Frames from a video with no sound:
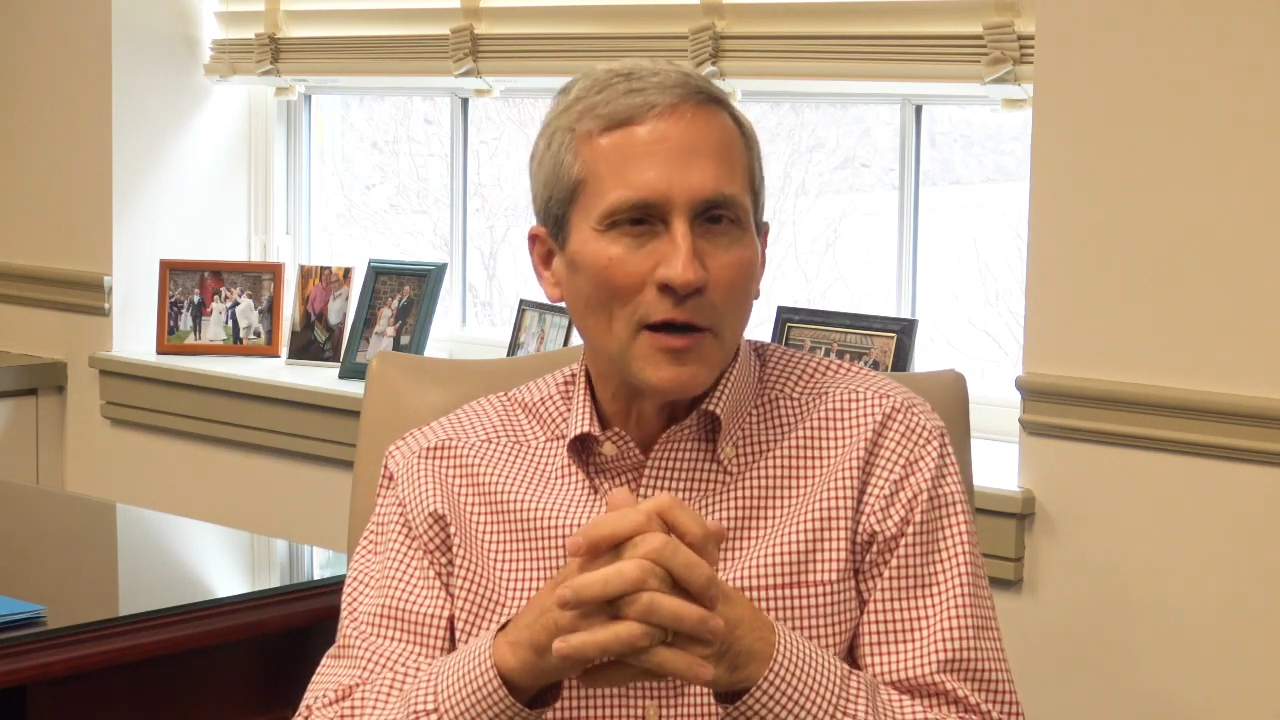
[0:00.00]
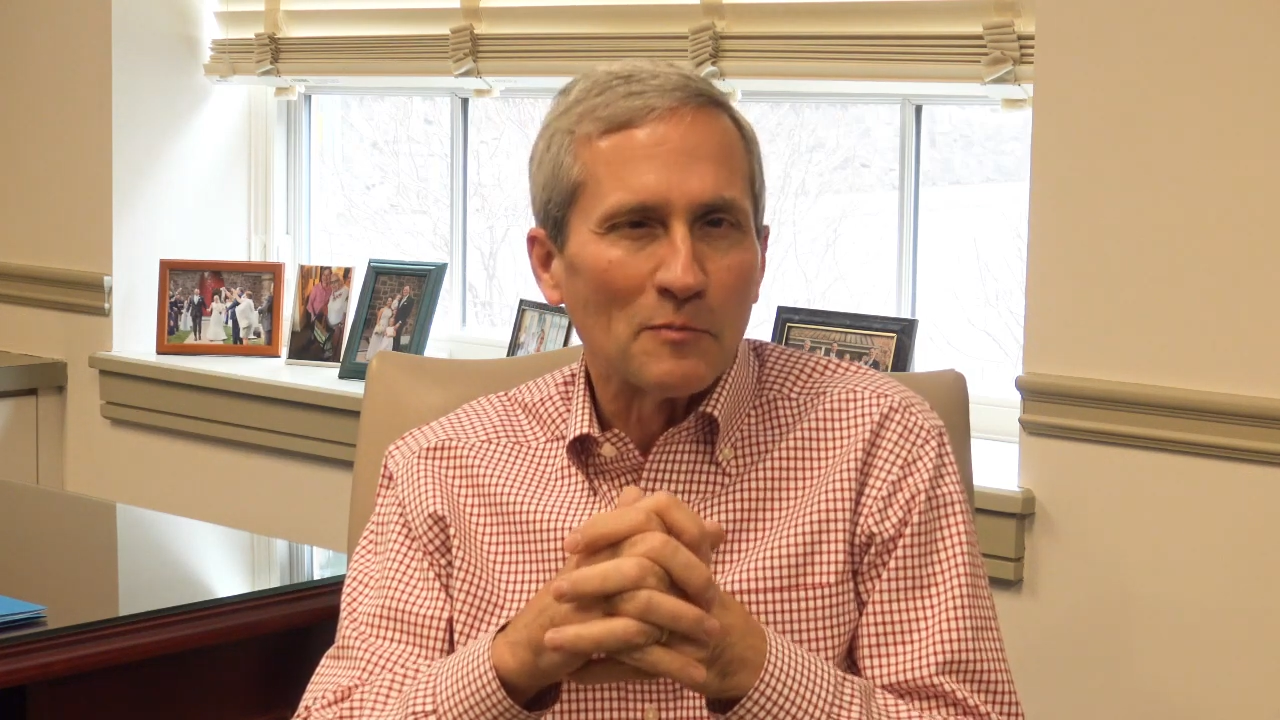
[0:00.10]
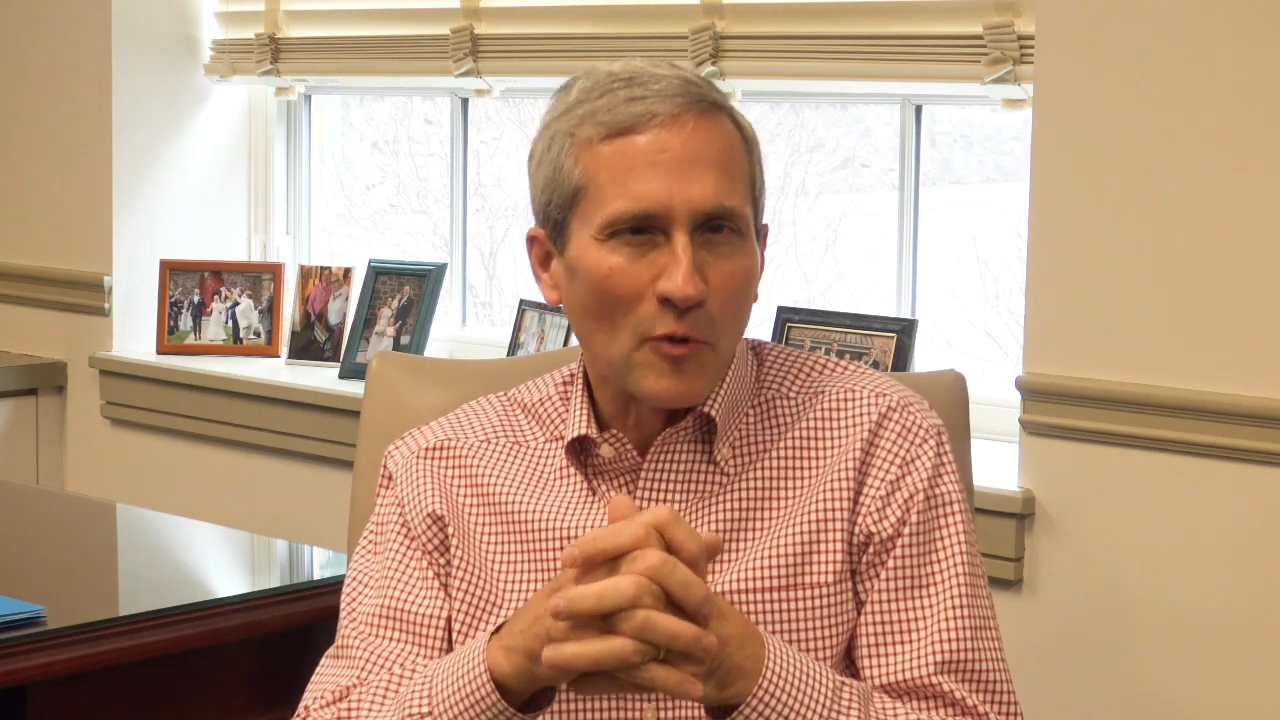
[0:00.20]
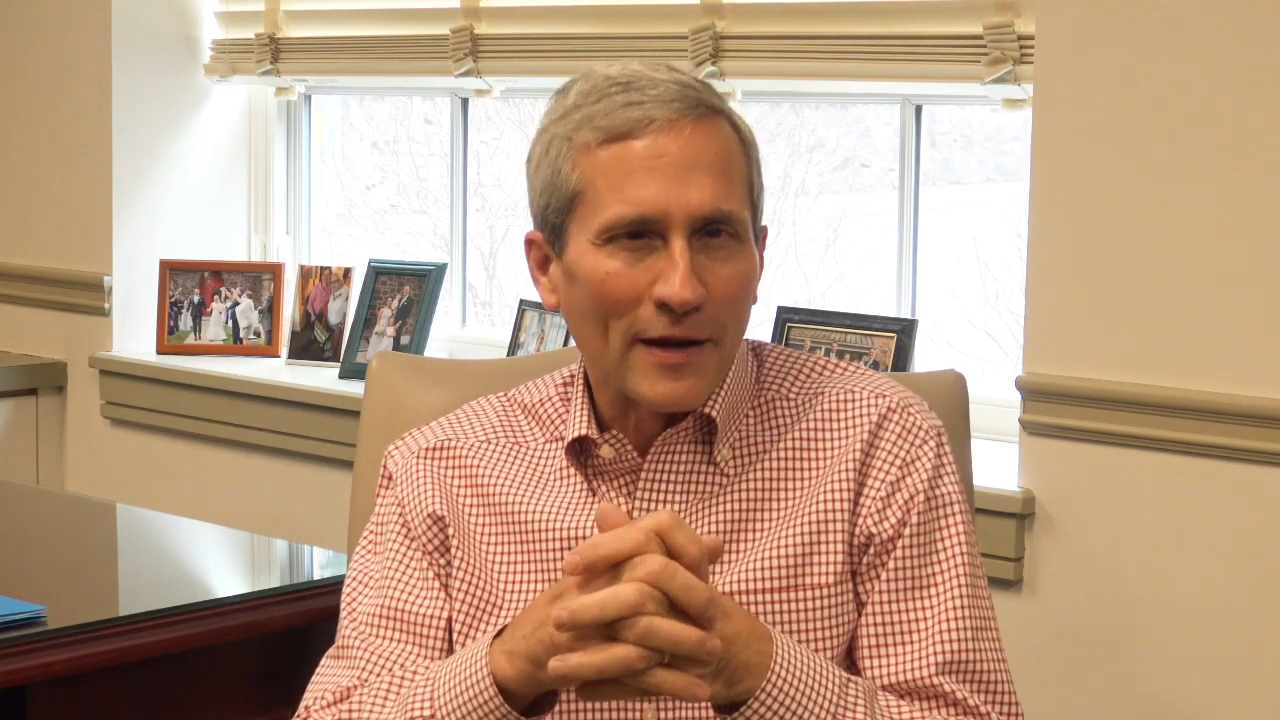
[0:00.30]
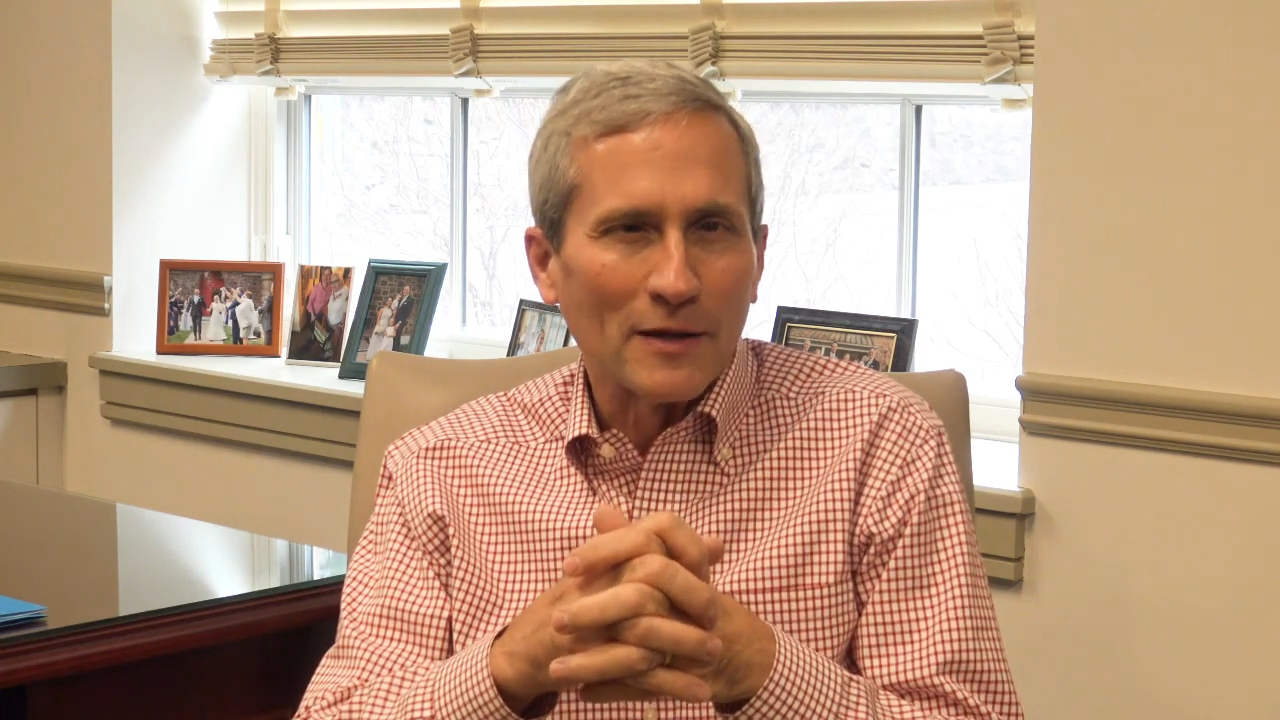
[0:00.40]

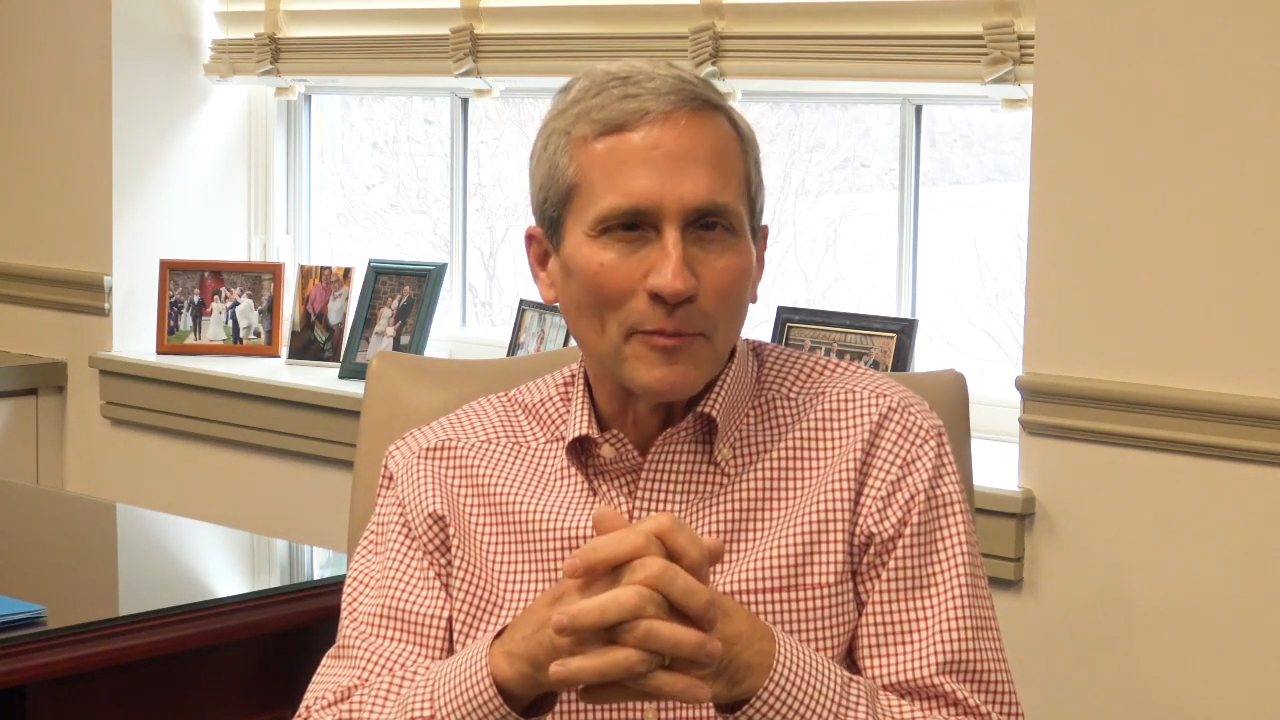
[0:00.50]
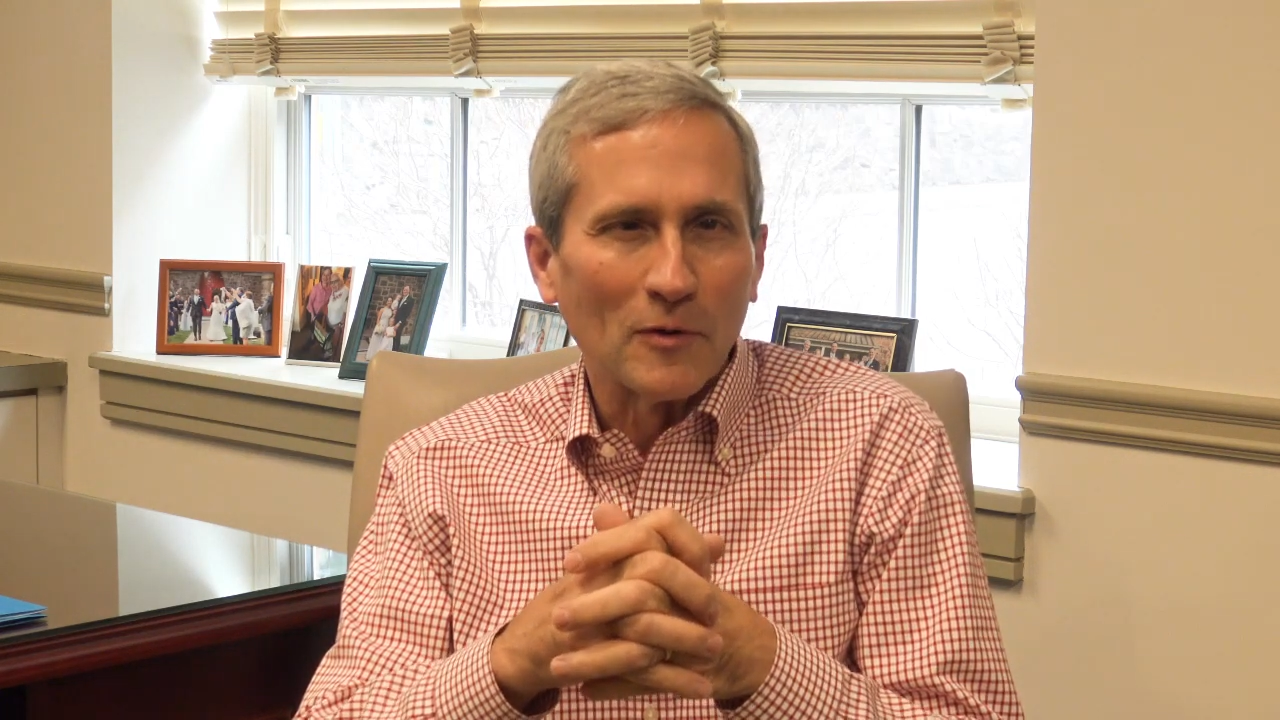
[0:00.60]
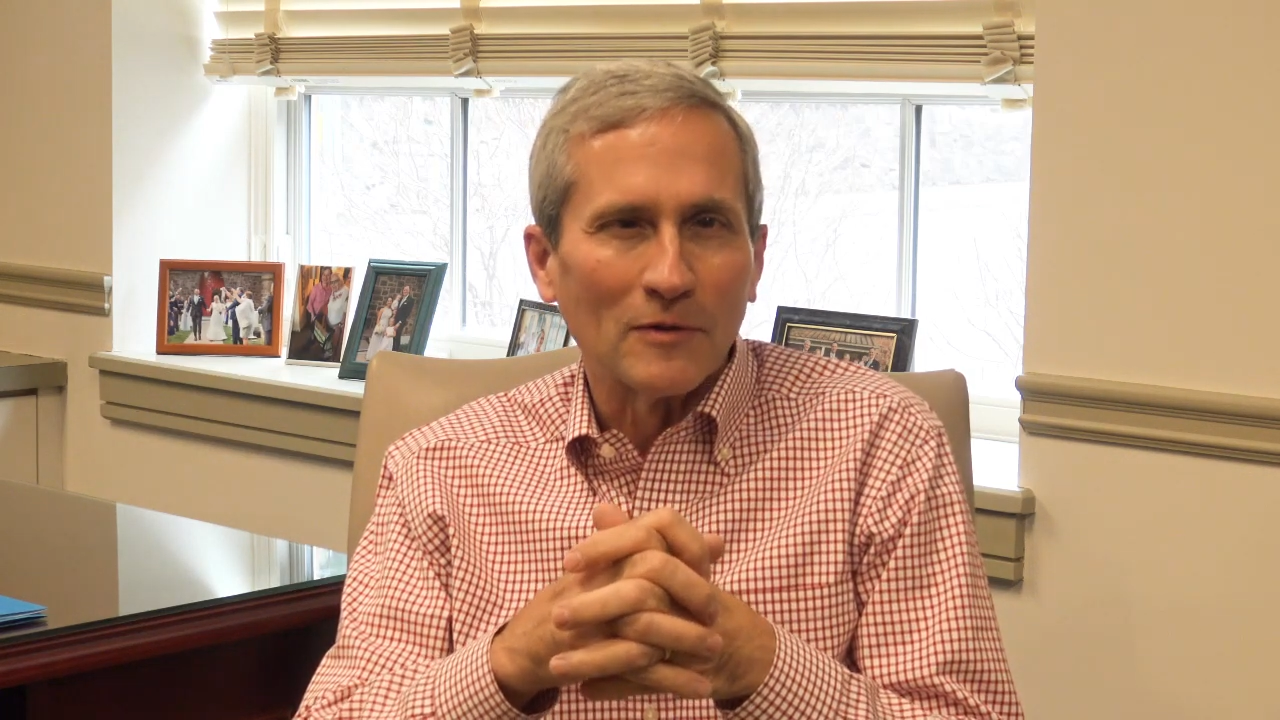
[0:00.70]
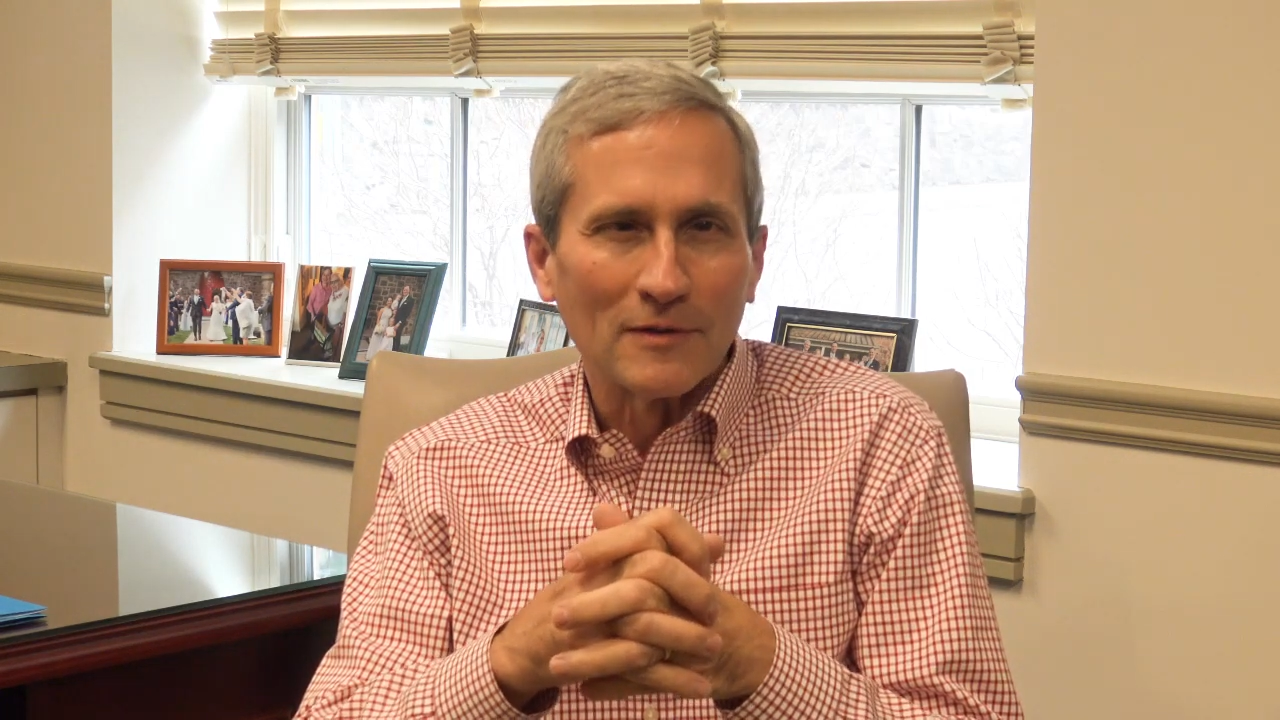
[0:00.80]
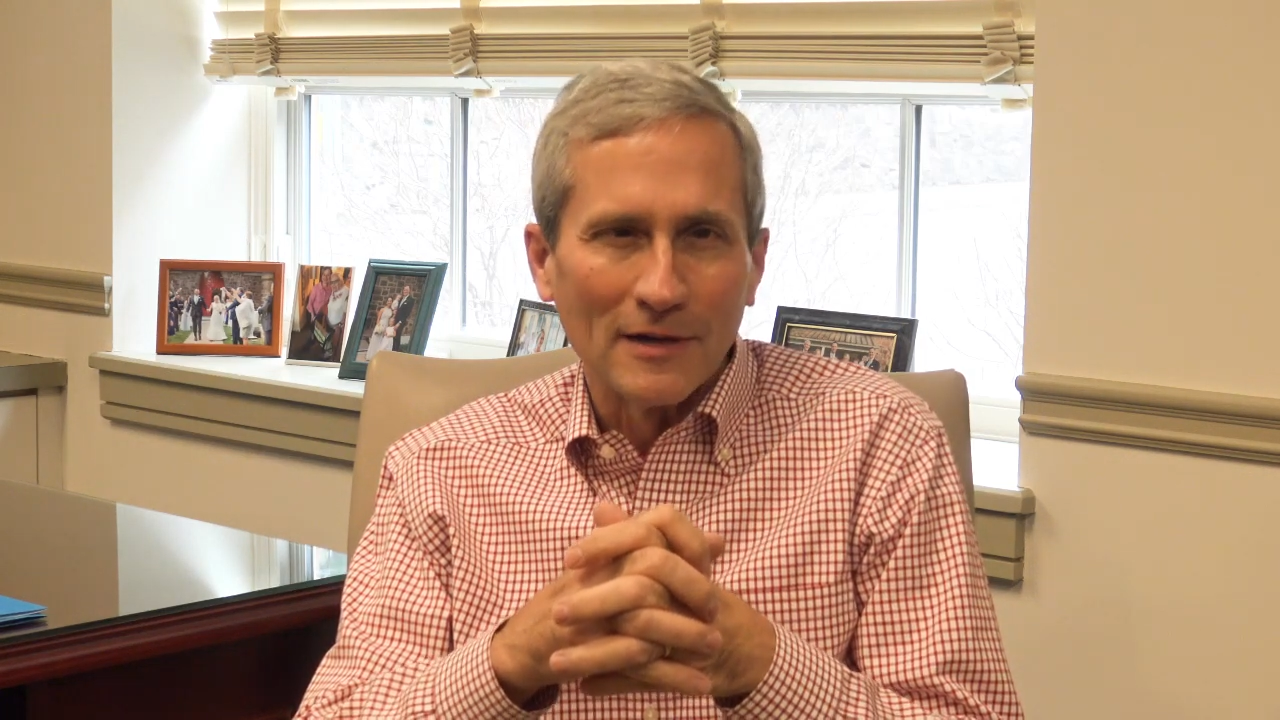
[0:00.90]
unbreakable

_Work required_: Give back every record exactly. Omit the pictures.

_Exercise answer_:
Frames from a video with no sound:
[0:00.00]
[0:00.10]
[0:00.20]
[0:00.30]
[0:00.40]

[0:00.50]
[0:00.60]
[0:00.70]
[0:00.80]
[0:00.90]
unbreakable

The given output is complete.